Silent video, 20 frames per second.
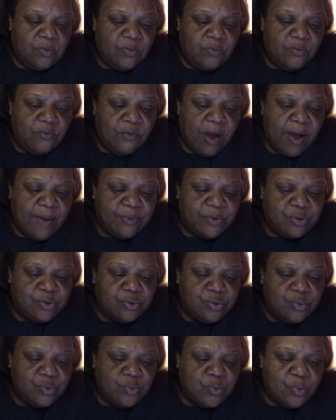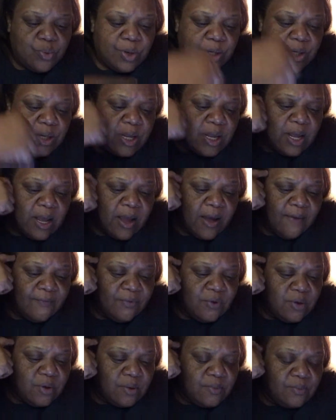Rap shooting one day
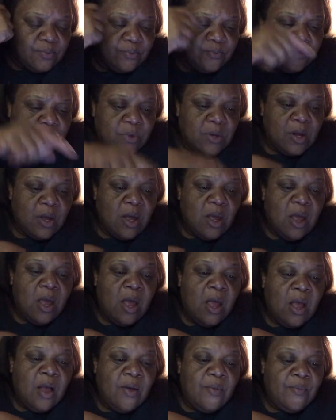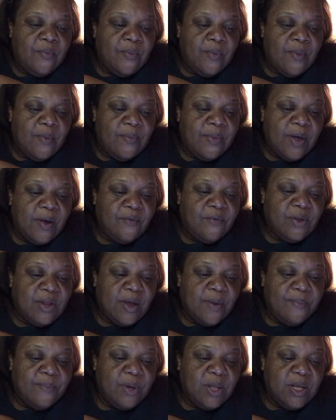after. I'm not really
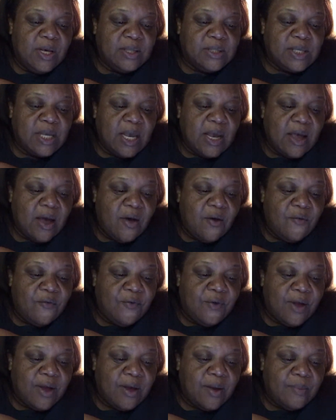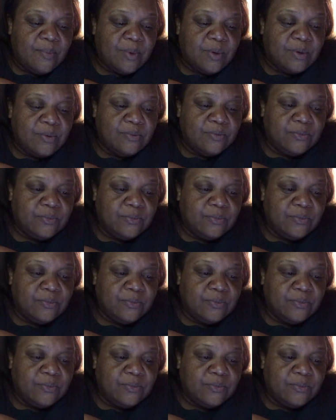a media takeout fan, but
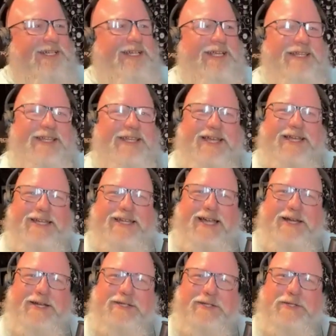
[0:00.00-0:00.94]
any of that
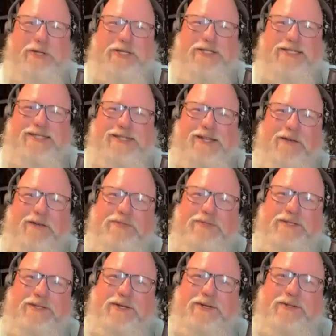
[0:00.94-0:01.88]
kind of good stuff.
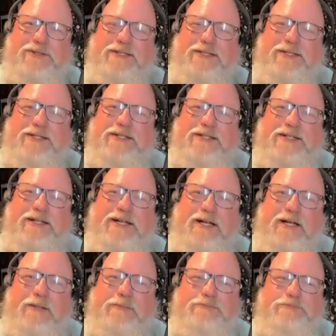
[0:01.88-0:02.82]
So,
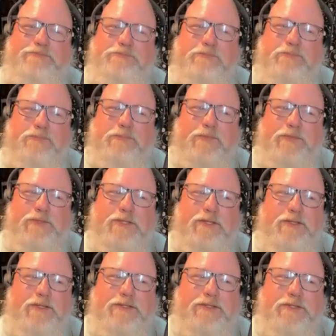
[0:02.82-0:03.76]

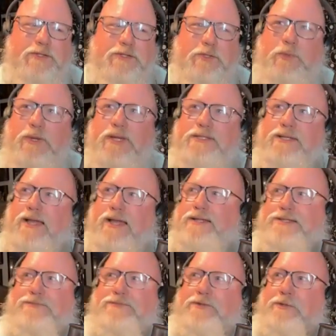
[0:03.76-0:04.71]
so the gray
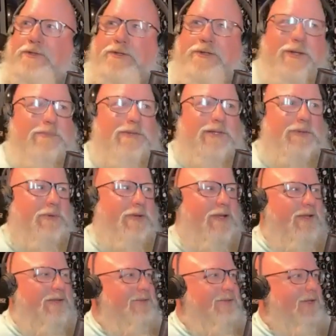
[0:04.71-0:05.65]
skies have cleared up in a
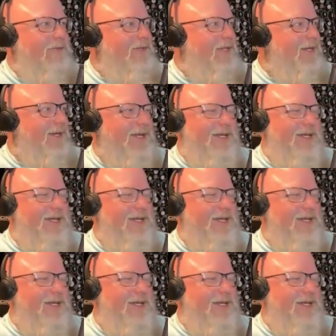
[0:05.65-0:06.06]
way, have they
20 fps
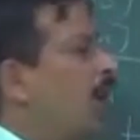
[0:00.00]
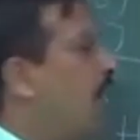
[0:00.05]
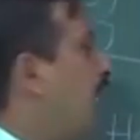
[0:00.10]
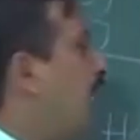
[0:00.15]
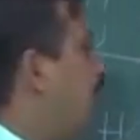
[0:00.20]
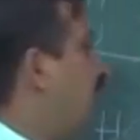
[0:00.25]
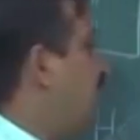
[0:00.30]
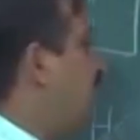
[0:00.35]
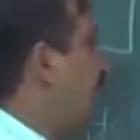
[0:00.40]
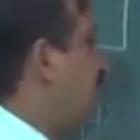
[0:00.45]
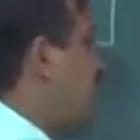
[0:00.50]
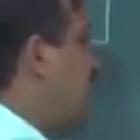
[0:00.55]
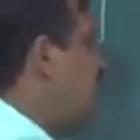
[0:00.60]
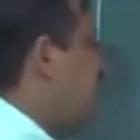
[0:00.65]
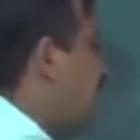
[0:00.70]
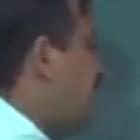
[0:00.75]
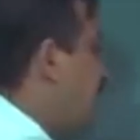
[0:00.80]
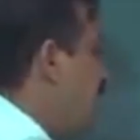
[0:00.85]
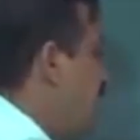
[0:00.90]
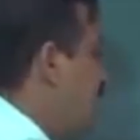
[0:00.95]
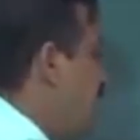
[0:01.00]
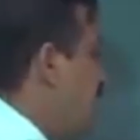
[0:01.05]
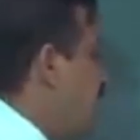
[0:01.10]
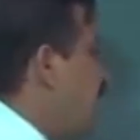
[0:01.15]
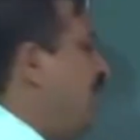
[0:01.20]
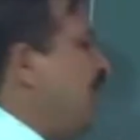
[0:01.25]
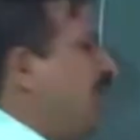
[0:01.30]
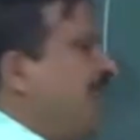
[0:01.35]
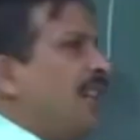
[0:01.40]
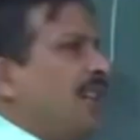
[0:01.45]
I can
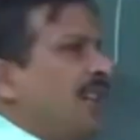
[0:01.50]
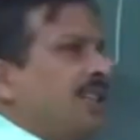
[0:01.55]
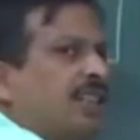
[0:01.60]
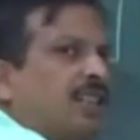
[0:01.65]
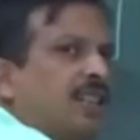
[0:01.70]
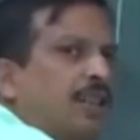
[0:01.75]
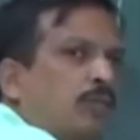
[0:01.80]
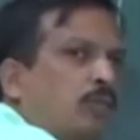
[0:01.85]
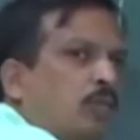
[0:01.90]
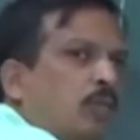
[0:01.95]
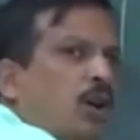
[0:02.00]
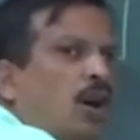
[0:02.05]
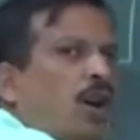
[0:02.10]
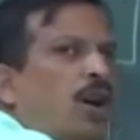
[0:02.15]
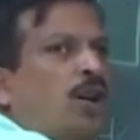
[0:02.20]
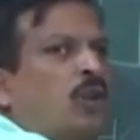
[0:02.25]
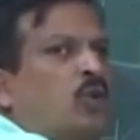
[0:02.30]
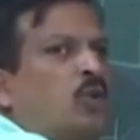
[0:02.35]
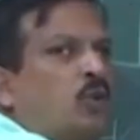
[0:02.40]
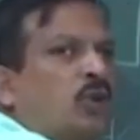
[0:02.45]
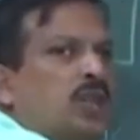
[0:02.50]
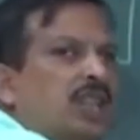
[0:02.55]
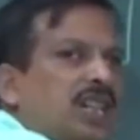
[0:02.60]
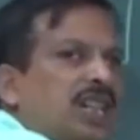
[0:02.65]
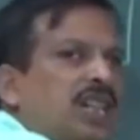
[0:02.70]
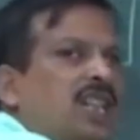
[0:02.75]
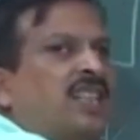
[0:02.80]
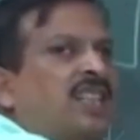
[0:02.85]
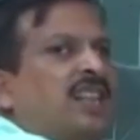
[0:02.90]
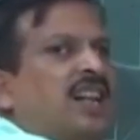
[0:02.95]
assign a symbol to
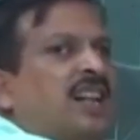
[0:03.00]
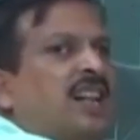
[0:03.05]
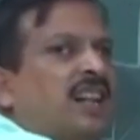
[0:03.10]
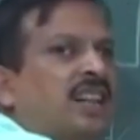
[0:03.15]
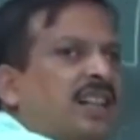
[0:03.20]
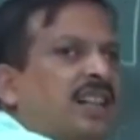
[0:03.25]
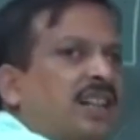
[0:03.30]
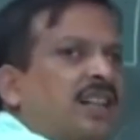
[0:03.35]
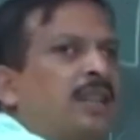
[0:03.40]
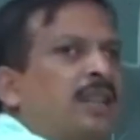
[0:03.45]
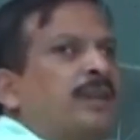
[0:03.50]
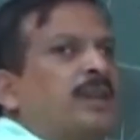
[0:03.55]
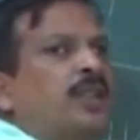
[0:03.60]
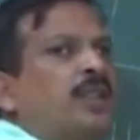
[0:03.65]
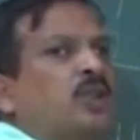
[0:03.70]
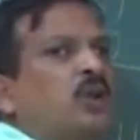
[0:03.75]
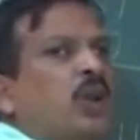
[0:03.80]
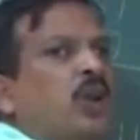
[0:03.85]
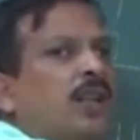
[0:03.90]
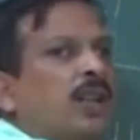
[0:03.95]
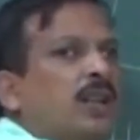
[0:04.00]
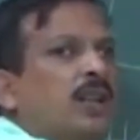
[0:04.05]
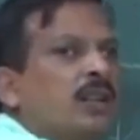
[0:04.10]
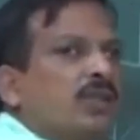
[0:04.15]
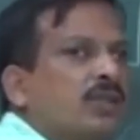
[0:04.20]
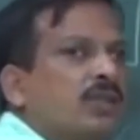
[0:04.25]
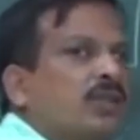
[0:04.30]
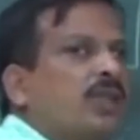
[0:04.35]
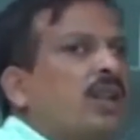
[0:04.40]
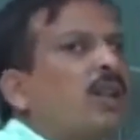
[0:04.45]
each and individual
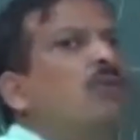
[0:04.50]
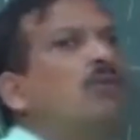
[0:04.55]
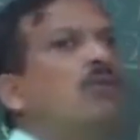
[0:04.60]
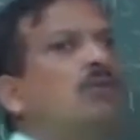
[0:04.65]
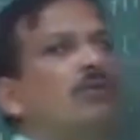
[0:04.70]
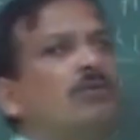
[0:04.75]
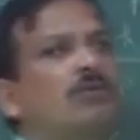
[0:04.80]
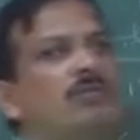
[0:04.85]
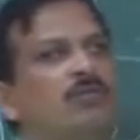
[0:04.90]
sound,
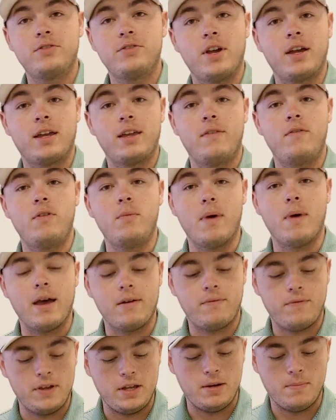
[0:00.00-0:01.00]
so I can give you
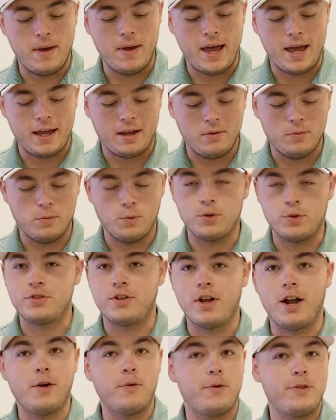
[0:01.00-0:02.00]
my feedback. We'll
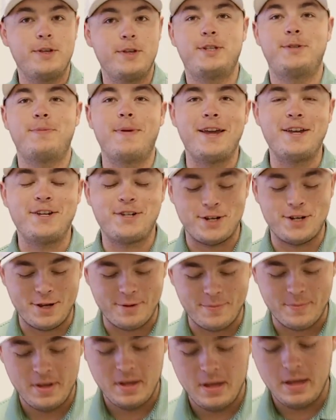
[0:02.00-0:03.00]
start with the Spaceship.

* WORK TO COMPLETE:
Transcribe each entry above without alteration, but keep the pictures out.

* FINAL ANSWER:
Silent video, 20 frames per second.
Rap shooting one day
after. I'm not really
a media takeout fan, but
[0:00.00-0:00.94]
any of that
[0:00.94-0:01.88]
kind of good stuff.
[0:01.88-0:02.82]
So,
[0:02.82-0:03.76]

[0:03.76-0:04.71]
so the gray
[0:04.71-0:05.65]
skies have cleared up in a
[0:05.65-0:06.06]
way, have they
20 fps
[0:00.00]
[0:00.05]
[0:00.10]
[0:00.15]
[0:00.20]
[0:00.25]
[0:00.30]
[0:00.35]
[0:00.40]
[0:00.45]
[0:00.50]
[0:00.55]
[0:00.60]
[0:00.65]
[0:00.70]
[0:00.75]
[0:00.80]
[0:00.85]
[0:00.90]
[0:00.95]
[0:01.00]
[0:01.05]
[0:01.10]
[0:01.15]
[0:01.20]
[0:01.25]
[0:01.30]
[0:01.35]
[0:01.40]
[0:01.45]
I can
[0:01.50]
[0:01.55]
[0:01.60]
[0:01.65]
[0:01.70]
[0:01.75]
[0:01.80]
[0:01.85]
[0:01.90]
[0:01.95]
[0:02.00]
[0:02.05]
[0:02.10]
[0:02.15]
[0:02.20]
[0:02.25]
[0:02.30]
[0:02.35]
[0:02.40]
[0:02.45]
[0:02.50]
[0:02.55]
[0:02.60]
[0:02.65]
[0:02.70]
[0:02.75]
[0:02.80]
[0:02.85]
[0:02.90]
[0:02.95]
assign a symbol to
[0:03.00]
[0:03.05]
[0:03.10]
[0:03.15]
[0:03.20]
[0:03.25]
[0:03.30]
[0:03.35]
[0:03.40]
[0:03.45]
[0:03.50]
[0:03.55]
[0:03.60]
[0:03.65]
[0:03.70]
[0:03.75]
[0:03.80]
[0:03.85]
[0:03.90]
[0:03.95]
[0:04.00]
[0:04.05]
[0:04.10]
[0:04.15]
[0:04.20]
[0:04.25]
[0:04.30]
[0:04.35]
[0:04.40]
[0:04.45]
each and individual
[0:04.50]
[0:04.55]
[0:04.60]
[0:04.65]
[0:04.70]
[0:04.75]
[0:04.80]
[0:04.85]
[0:04.90]
sound,
[0:00.00-0:01.00]
so I can give you
[0:01.00-0:02.00]
my feedback. We'll
[0:02.00-0:03.00]
start with the Spaceship.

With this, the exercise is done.